YOUR GOAL:
An exact restatement of the data is required, with the images omitted.

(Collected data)
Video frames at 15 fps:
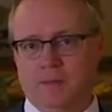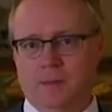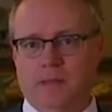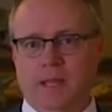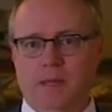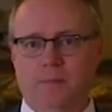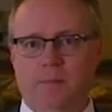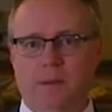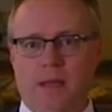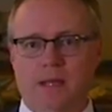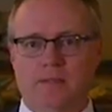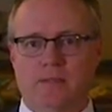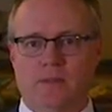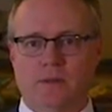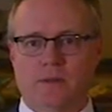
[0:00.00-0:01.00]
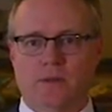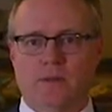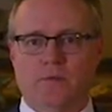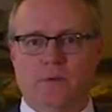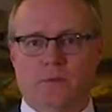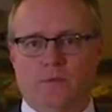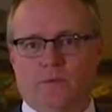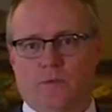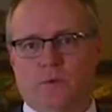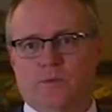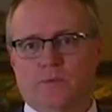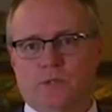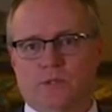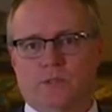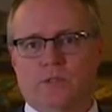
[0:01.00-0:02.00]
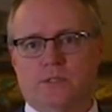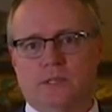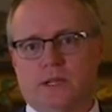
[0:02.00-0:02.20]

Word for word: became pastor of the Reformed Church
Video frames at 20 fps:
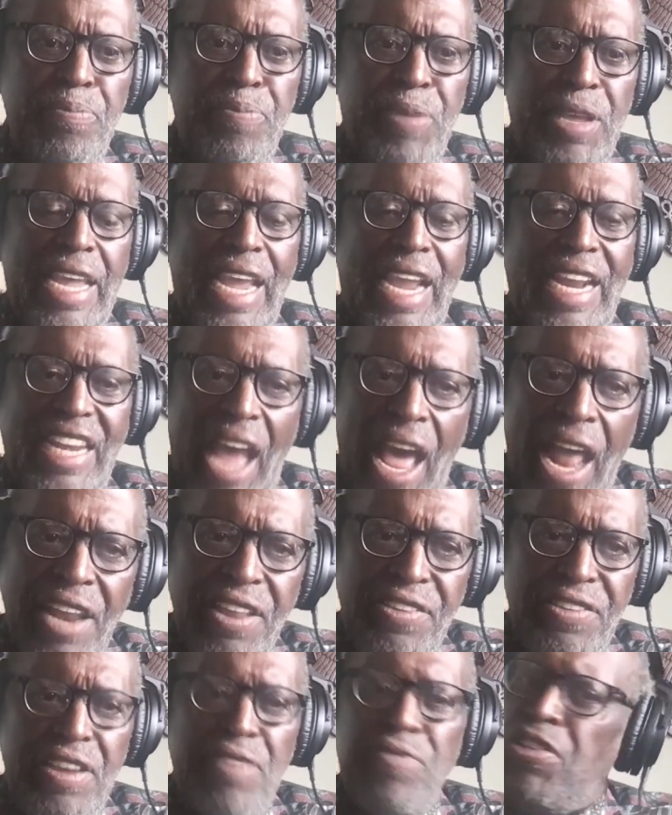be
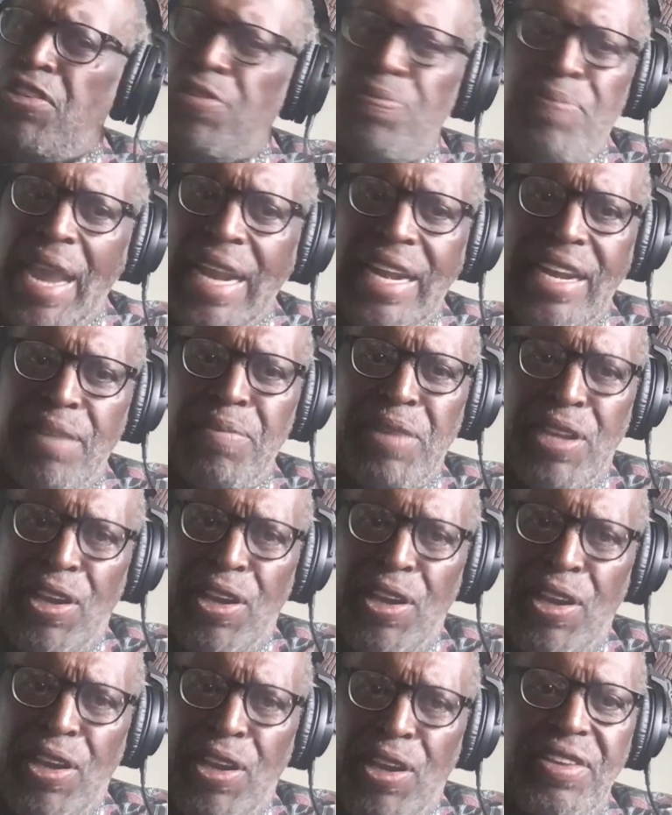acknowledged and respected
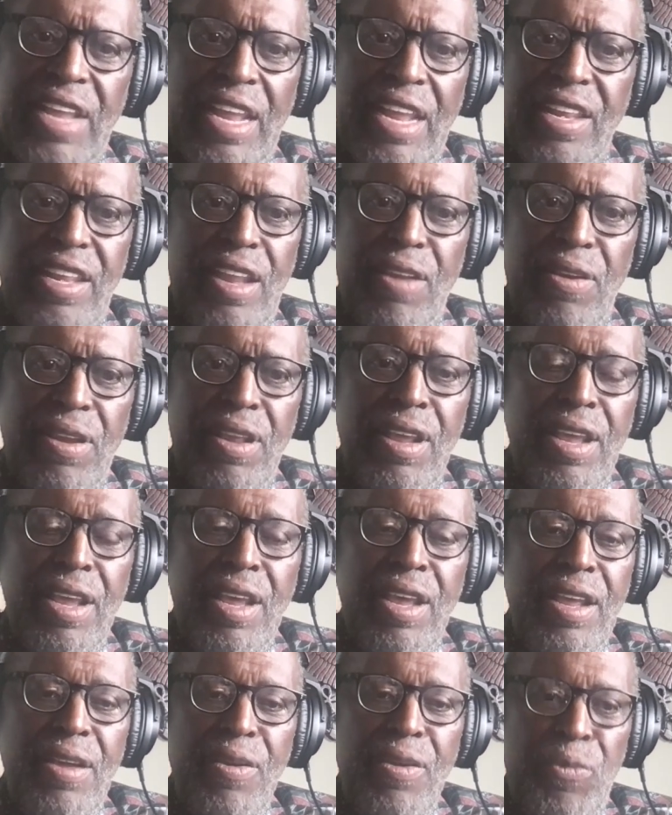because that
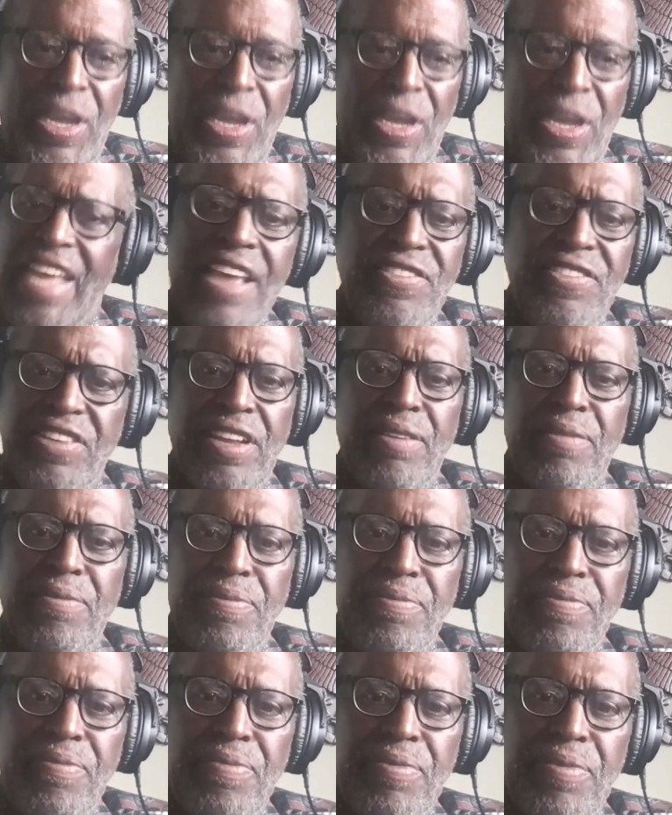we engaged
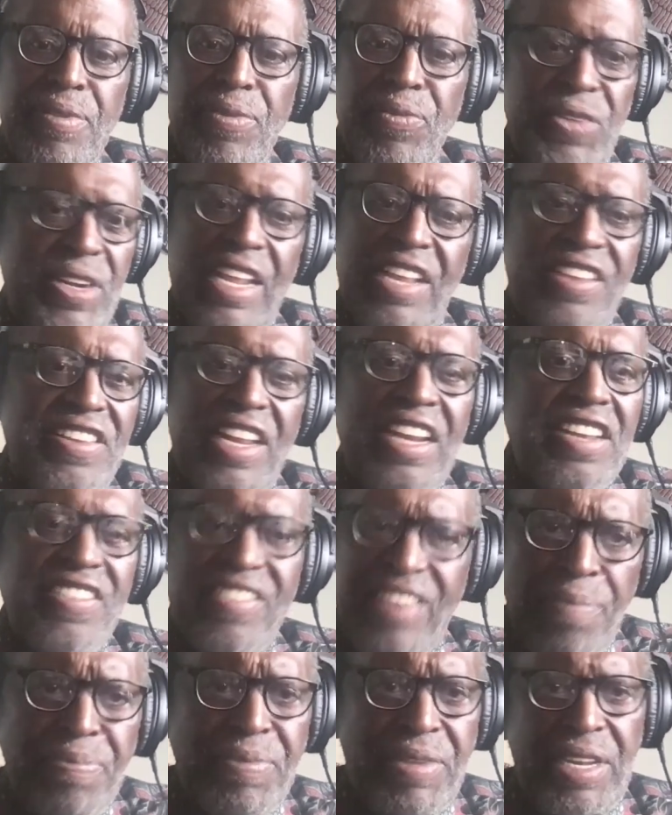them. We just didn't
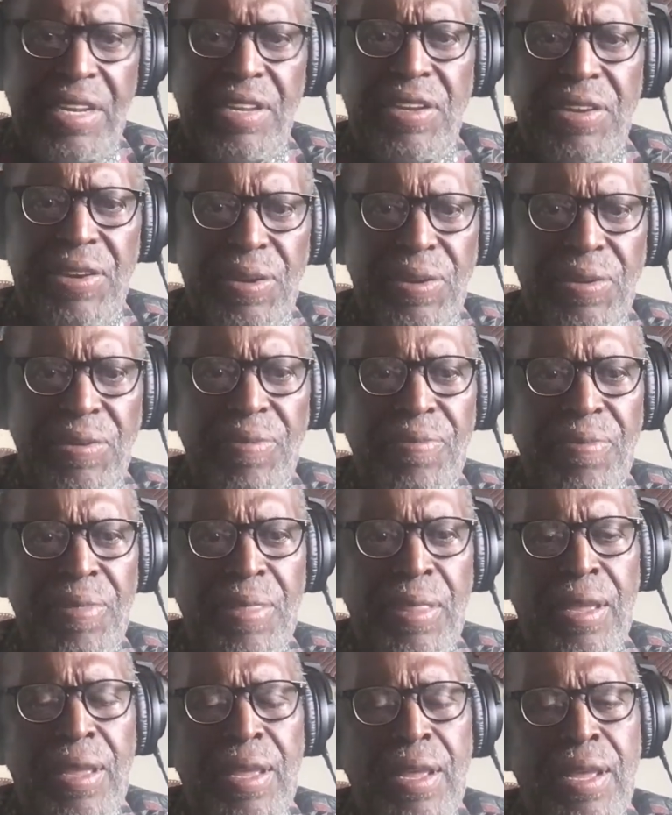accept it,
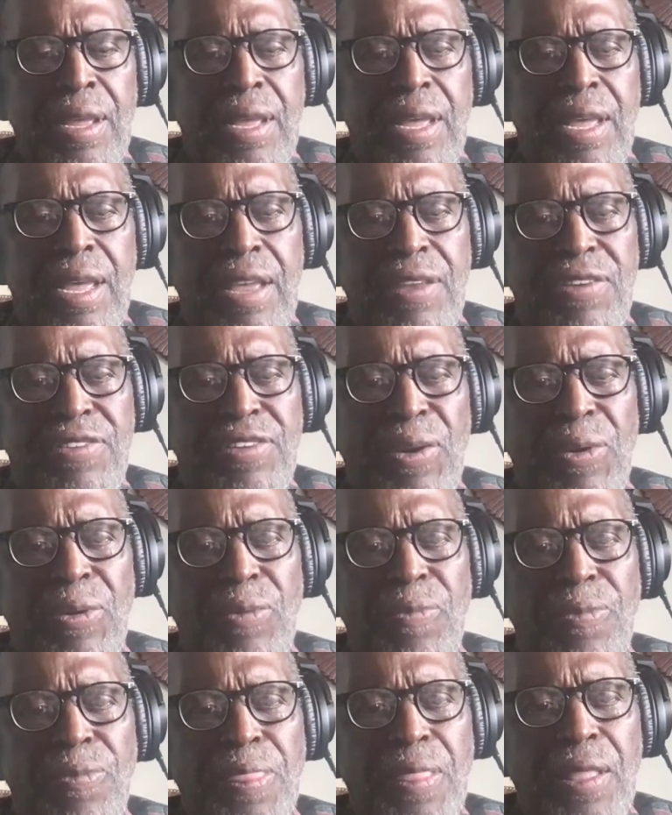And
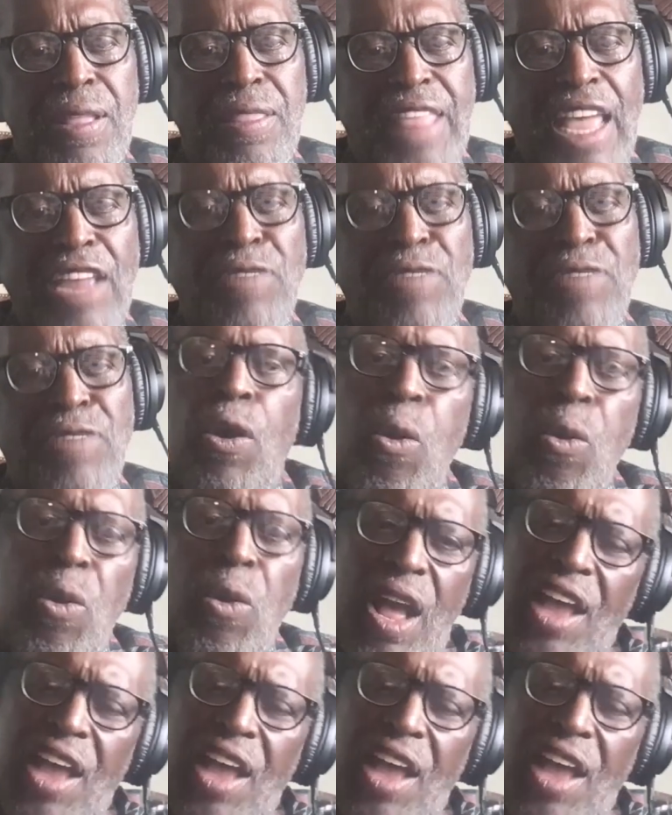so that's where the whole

OUTPUT FOR THIS EXERCISE:
Video frames at 15 fps:
[0:00.00-0:01.00]
[0:01.00-0:02.00]
[0:02.00-0:02.20]

Word for word: became pastor of the Reformed Church
Video frames at 20 fps:
be
acknowledged and respected
because that
we engaged
them. We just didn't
accept it,
And
so that's where the whole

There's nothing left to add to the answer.